What do home-school agreements contain?

Agreements vary from school to school, but they must meet certain statutory requirements laid out by the School Standards and Framework Act 1998. Home-school agreements should make a statement about the standard of education parents can expect at the school, such as the school's commitment to meeting the needs of children of all abilities and its targets for national curriculum assessments and exams. It should also talk about the ethos of the school.

The agreement is also an opportunity to remind parents that they are legally responsible for ensuring their children receive full-time, suitable education and that this requires regular attendance. The agreement will outline how parents are to notify the school if their child cannot attend school, as well as an expectation that parents will work with the school if attendance problems develop.

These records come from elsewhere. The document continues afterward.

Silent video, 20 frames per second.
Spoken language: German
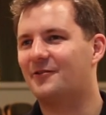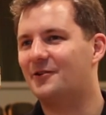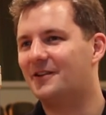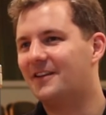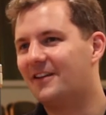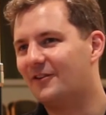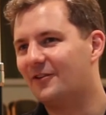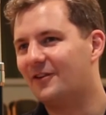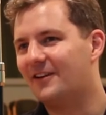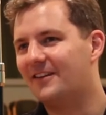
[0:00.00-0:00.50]
und
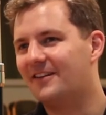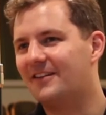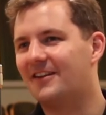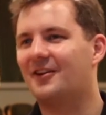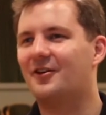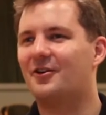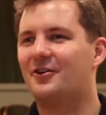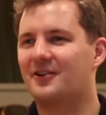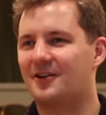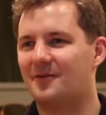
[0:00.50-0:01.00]
der Solist
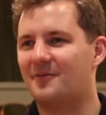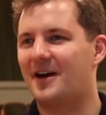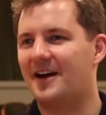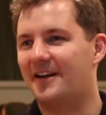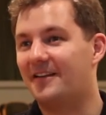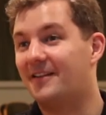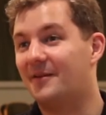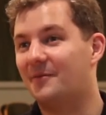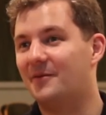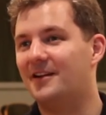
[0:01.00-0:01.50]
dann noch
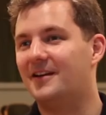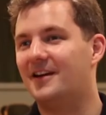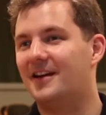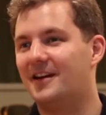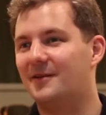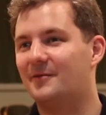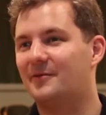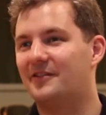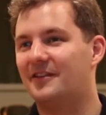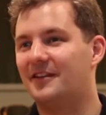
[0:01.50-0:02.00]
gemeinsam
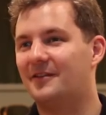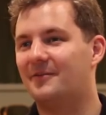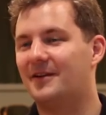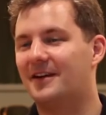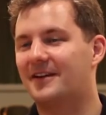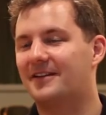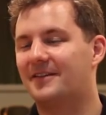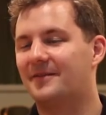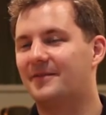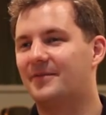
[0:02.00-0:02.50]
miteinander Musik
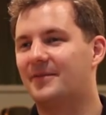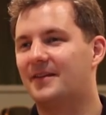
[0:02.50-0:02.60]
macht.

An outline of how and when communication should or is likely to take place is included in a section called ‘Information schools and parents will give to one another'. It should encourage parents to approach the school if they have any concerns, too. The general complaints procedure is also explained in the agreement to show how parents can go about raising issues they’re unhappy about.

Other areas that will be covered are guidlines around homework and disciplinary measures. Schools now have the power to prosecute pupils or parents who behave violently towards other pupils or members of staff, but the home-school agreement will make it clear what sort of behaviour is expected of pupils and where the boundaries are.

What home-school agreements cannot do

Home-school agreements cannot contain terms or conditions which would be unlawful or unreasonable, such as refusing to waive any requirement on school uniform in cases where the child cannot comply for religious reasons.

Other unacceptable demands might include asking parents to attend an excessive number of parents' evenings or to agree to make contributions to purchase expensive books or equipment.

Parents cannot be taken to court for breaches of the terms of the agreement. A child must not be excluded from school and nor should the school treat the child or parents in any adverse way because of the parent’s failure or refusal to sign a parental declaration. Indeed, schools cannot make parents sign the parental declaration before the child has been admitted to the school or to make the signing of it a condition of the child's admission to the school.